** Opening DATA FOR PROCESSING block **
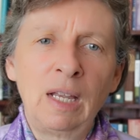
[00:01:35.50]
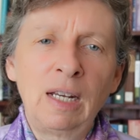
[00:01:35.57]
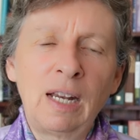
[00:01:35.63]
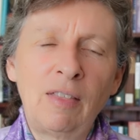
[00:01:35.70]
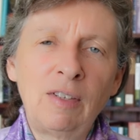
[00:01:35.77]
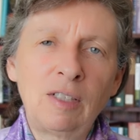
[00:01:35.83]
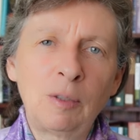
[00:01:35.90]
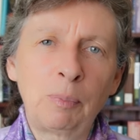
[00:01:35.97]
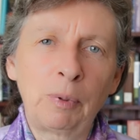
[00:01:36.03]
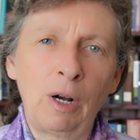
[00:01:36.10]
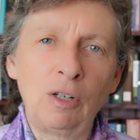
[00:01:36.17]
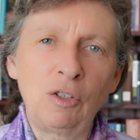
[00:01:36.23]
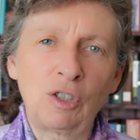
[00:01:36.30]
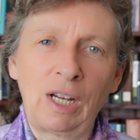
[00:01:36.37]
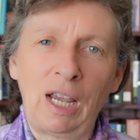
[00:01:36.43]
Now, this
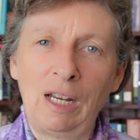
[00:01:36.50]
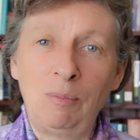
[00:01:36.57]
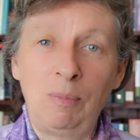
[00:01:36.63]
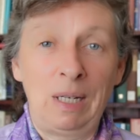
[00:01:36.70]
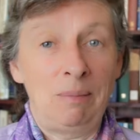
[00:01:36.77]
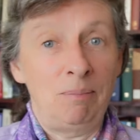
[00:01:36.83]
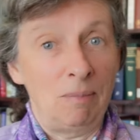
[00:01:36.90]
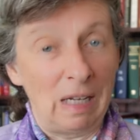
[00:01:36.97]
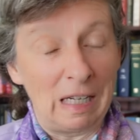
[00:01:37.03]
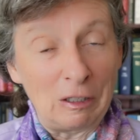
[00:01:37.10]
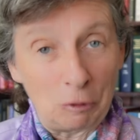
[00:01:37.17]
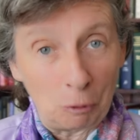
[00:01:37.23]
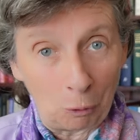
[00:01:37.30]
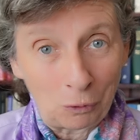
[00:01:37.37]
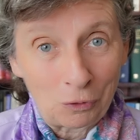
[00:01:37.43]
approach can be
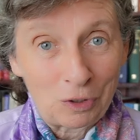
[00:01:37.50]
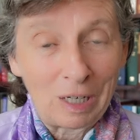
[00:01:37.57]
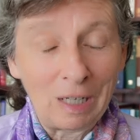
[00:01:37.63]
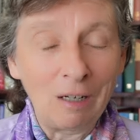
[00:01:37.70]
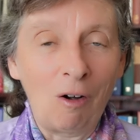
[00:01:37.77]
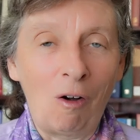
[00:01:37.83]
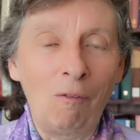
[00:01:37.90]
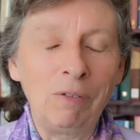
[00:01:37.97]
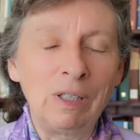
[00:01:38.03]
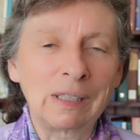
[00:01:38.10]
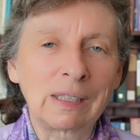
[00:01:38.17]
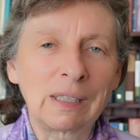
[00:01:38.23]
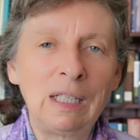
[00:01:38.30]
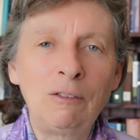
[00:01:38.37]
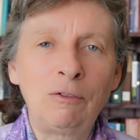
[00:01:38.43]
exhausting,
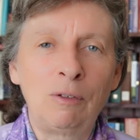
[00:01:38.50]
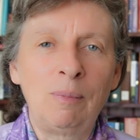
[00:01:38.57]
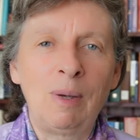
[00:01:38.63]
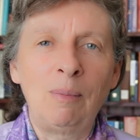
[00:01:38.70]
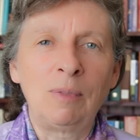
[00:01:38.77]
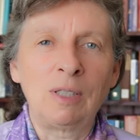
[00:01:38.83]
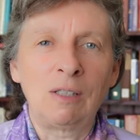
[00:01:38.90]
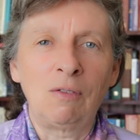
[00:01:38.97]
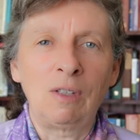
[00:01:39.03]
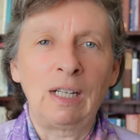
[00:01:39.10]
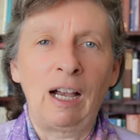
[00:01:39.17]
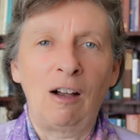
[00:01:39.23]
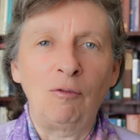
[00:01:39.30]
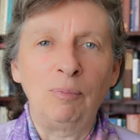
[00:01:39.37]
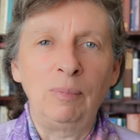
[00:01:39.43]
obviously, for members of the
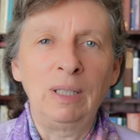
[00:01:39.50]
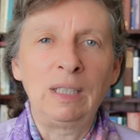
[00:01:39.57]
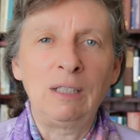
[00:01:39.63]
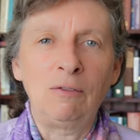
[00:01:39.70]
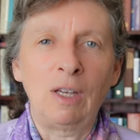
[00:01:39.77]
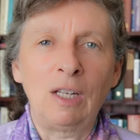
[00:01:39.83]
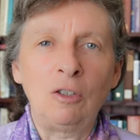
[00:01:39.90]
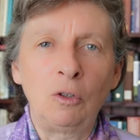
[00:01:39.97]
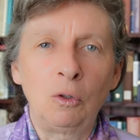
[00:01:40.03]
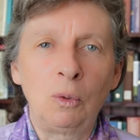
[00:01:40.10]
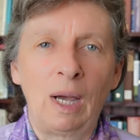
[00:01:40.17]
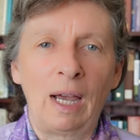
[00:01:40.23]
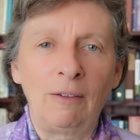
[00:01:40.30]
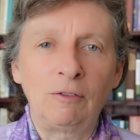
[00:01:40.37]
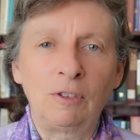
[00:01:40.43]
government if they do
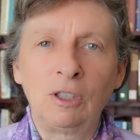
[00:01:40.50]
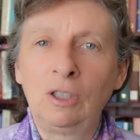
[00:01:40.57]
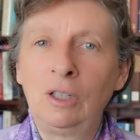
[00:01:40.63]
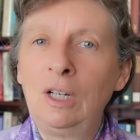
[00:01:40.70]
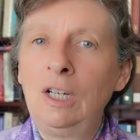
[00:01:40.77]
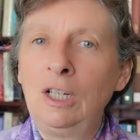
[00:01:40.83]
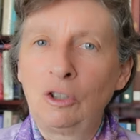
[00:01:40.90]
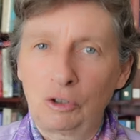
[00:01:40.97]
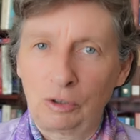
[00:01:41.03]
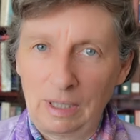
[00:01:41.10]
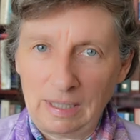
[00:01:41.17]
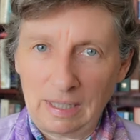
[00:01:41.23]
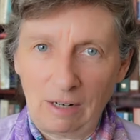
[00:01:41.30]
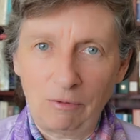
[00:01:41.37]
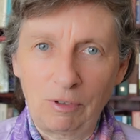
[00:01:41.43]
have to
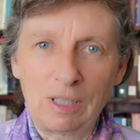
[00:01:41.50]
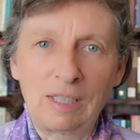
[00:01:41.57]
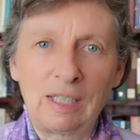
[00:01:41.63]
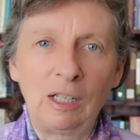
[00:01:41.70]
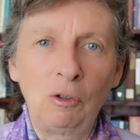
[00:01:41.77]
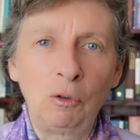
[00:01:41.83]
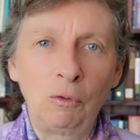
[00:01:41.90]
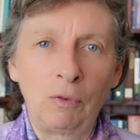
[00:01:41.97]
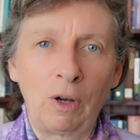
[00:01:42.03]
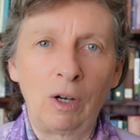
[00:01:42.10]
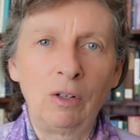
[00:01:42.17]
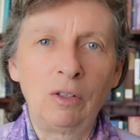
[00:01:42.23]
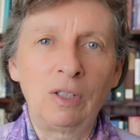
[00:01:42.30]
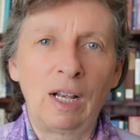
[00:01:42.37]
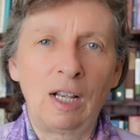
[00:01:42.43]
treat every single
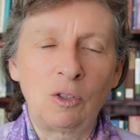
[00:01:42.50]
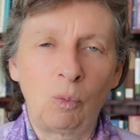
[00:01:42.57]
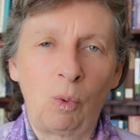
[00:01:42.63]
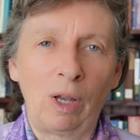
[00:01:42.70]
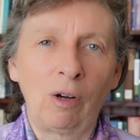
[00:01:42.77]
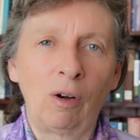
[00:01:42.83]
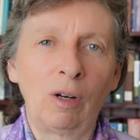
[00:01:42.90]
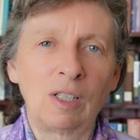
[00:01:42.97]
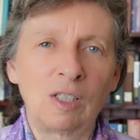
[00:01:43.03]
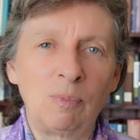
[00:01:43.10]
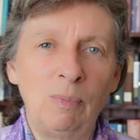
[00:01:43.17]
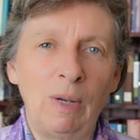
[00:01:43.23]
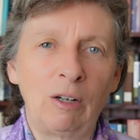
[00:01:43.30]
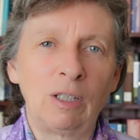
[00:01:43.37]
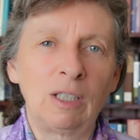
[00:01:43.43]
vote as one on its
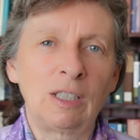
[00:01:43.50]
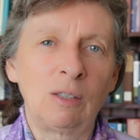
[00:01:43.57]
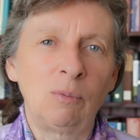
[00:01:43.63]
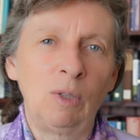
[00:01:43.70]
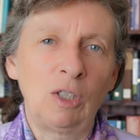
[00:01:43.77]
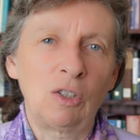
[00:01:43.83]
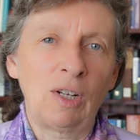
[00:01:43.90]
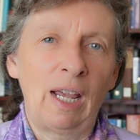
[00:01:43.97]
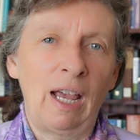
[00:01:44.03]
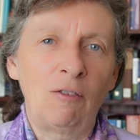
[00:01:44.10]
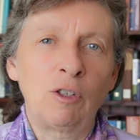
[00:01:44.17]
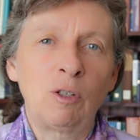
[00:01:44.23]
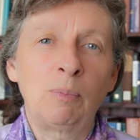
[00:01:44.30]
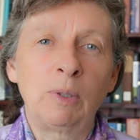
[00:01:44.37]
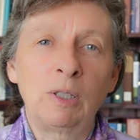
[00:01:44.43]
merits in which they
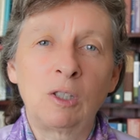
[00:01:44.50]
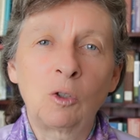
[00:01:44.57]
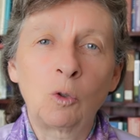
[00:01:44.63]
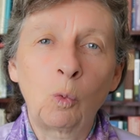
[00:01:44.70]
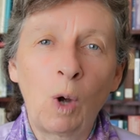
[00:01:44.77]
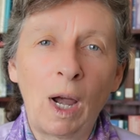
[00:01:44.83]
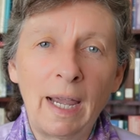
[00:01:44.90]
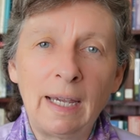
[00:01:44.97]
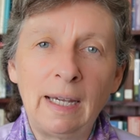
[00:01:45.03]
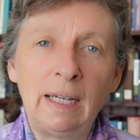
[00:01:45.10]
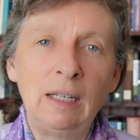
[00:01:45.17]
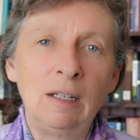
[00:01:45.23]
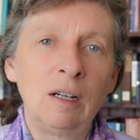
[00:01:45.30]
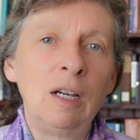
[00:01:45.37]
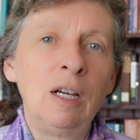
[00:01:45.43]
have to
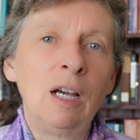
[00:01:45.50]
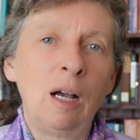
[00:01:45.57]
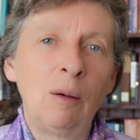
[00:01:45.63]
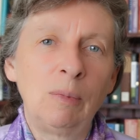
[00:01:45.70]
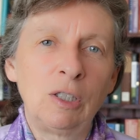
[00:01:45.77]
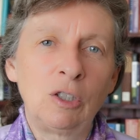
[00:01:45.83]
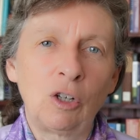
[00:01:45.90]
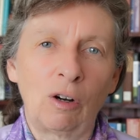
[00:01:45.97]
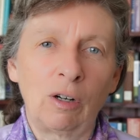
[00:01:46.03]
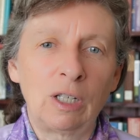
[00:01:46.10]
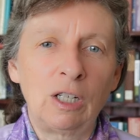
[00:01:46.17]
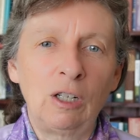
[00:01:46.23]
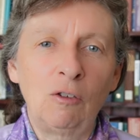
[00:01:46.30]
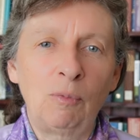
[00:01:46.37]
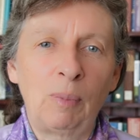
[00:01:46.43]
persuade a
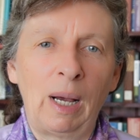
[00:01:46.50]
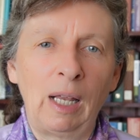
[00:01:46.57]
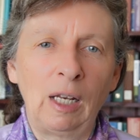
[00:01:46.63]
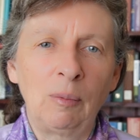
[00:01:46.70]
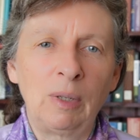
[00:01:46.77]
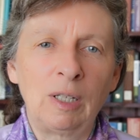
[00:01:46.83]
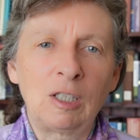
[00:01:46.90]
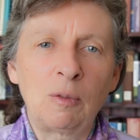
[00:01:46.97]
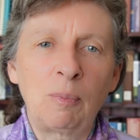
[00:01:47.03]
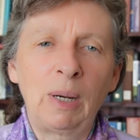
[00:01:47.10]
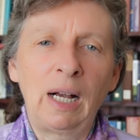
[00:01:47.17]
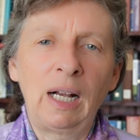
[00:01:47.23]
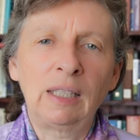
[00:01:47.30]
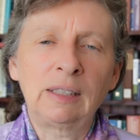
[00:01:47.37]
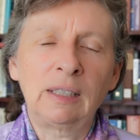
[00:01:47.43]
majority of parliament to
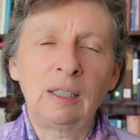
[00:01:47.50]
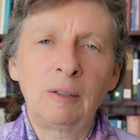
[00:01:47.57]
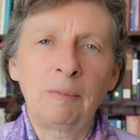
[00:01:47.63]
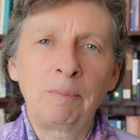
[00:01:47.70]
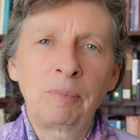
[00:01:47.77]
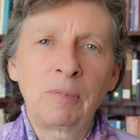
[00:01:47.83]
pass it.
** Closing DATA FOR PROCESSING block **
** Opening DATA FOR PROCESSING block **
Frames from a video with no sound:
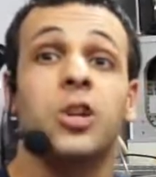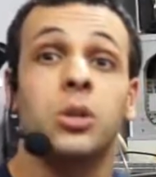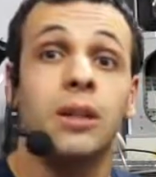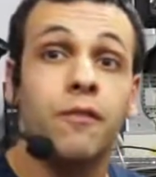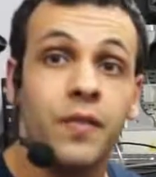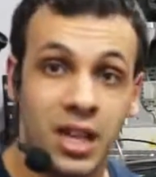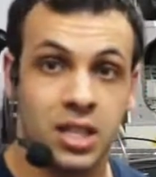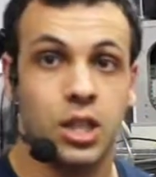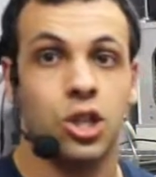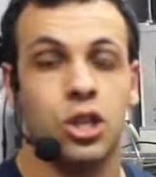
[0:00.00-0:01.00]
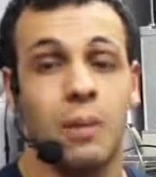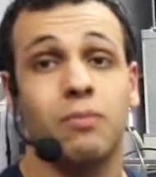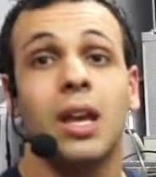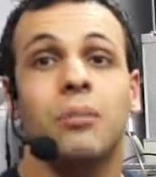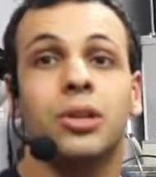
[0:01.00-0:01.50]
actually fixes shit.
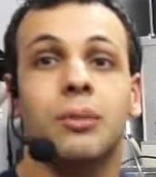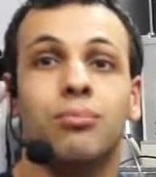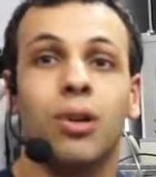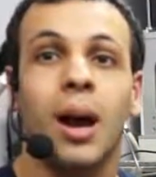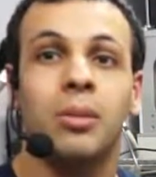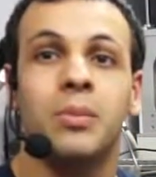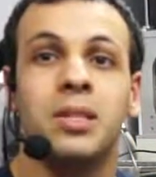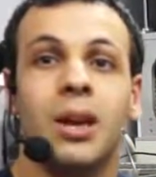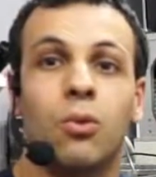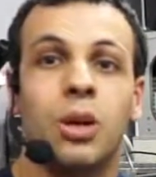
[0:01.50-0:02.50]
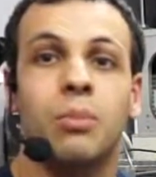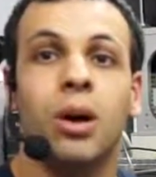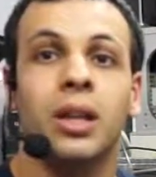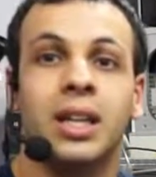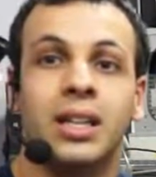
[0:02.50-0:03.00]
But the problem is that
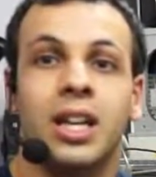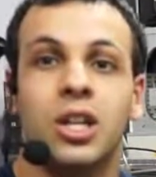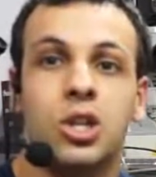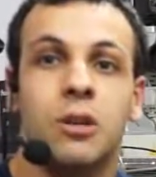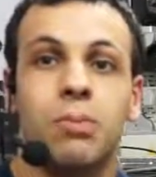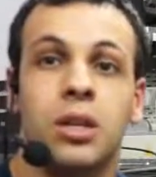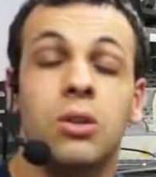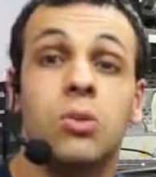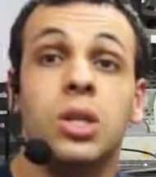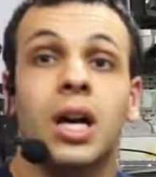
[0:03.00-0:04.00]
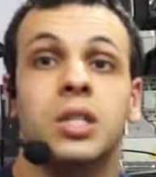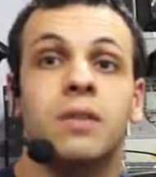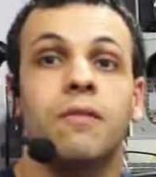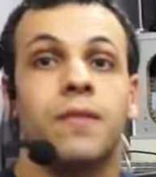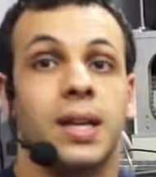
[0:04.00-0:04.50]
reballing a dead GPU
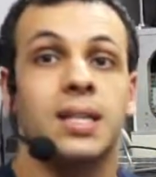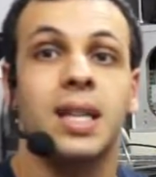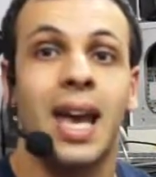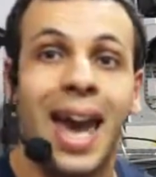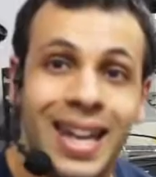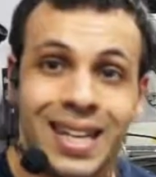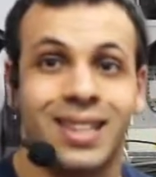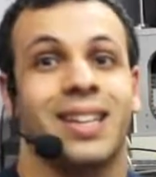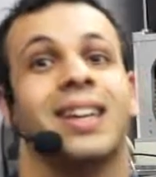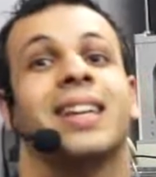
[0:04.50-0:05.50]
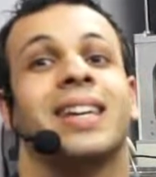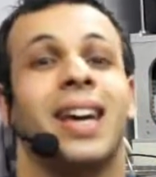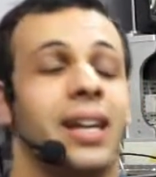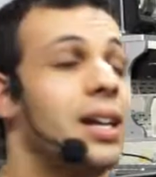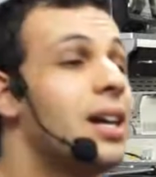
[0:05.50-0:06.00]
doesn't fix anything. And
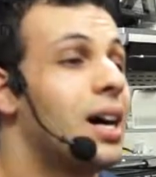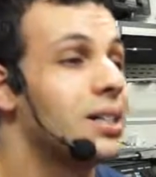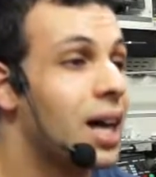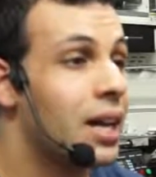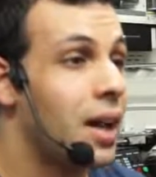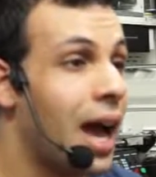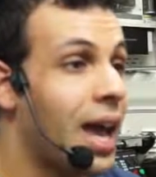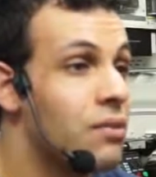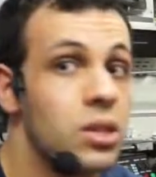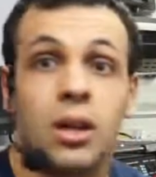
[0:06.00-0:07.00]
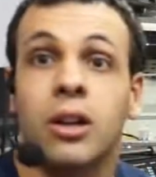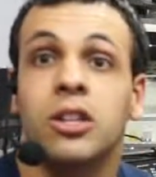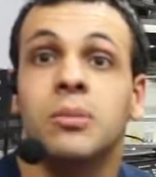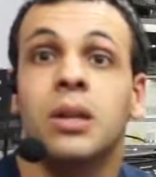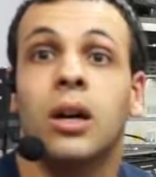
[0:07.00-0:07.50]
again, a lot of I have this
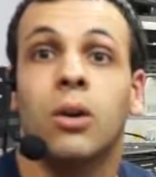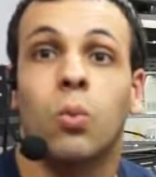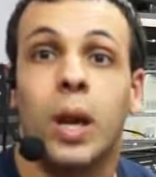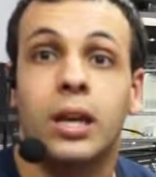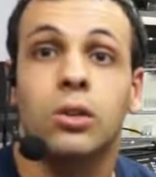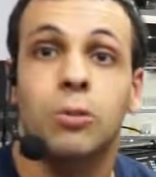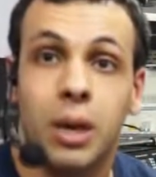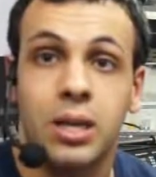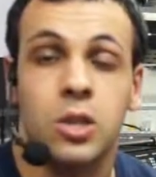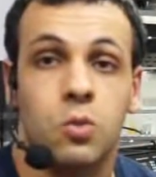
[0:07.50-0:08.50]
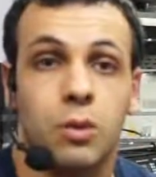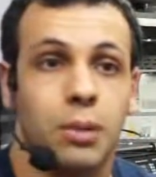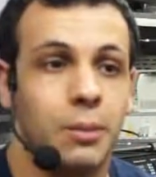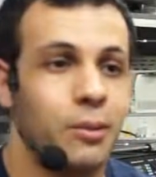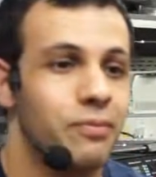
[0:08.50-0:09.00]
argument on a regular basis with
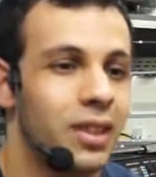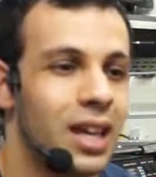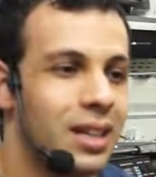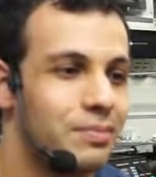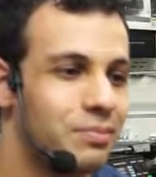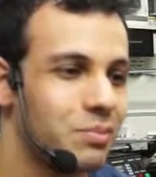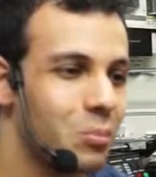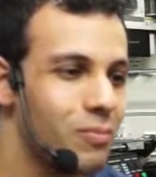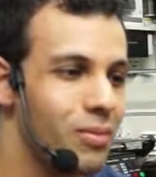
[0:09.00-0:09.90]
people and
** Closing DATA FOR PROCESSING block **
Using the records above, return verbatim only the part that opens with the line containing "[00:01:41.57]" and closes with the line containing "[00:01:45.63]"; pictures stay out.

• [REPLY]
[00:01:41.57]
[00:01:41.63]
[00:01:41.70]
[00:01:41.77]
[00:01:41.83]
[00:01:41.90]
[00:01:41.97]
[00:01:42.03]
[00:01:42.10]
[00:01:42.17]
[00:01:42.23]
[00:01:42.30]
[00:01:42.37]
[00:01:42.43]
treat every single
[00:01:42.50]
[00:01:42.57]
[00:01:42.63]
[00:01:42.70]
[00:01:42.77]
[00:01:42.83]
[00:01:42.90]
[00:01:42.97]
[00:01:43.03]
[00:01:43.10]
[00:01:43.17]
[00:01:43.23]
[00:01:43.30]
[00:01:43.37]
[00:01:43.43]
vote as one on its
[00:01:43.50]
[00:01:43.57]
[00:01:43.63]
[00:01:43.70]
[00:01:43.77]
[00:01:43.83]
[00:01:43.90]
[00:01:43.97]
[00:01:44.03]
[00:01:44.10]
[00:01:44.17]
[00:01:44.23]
[00:01:44.30]
[00:01:44.37]
[00:01:44.43]
merits in which they
[00:01:44.50]
[00:01:44.57]
[00:01:44.63]
[00:01:44.70]
[00:01:44.77]
[00:01:44.83]
[00:01:44.90]
[00:01:44.97]
[00:01:45.03]
[00:01:45.10]
[00:01:45.17]
[00:01:45.23]
[00:01:45.30]
[00:01:45.37]
[00:01:45.43]
have to
[00:01:45.50]
[00:01:45.57]
[00:01:45.63]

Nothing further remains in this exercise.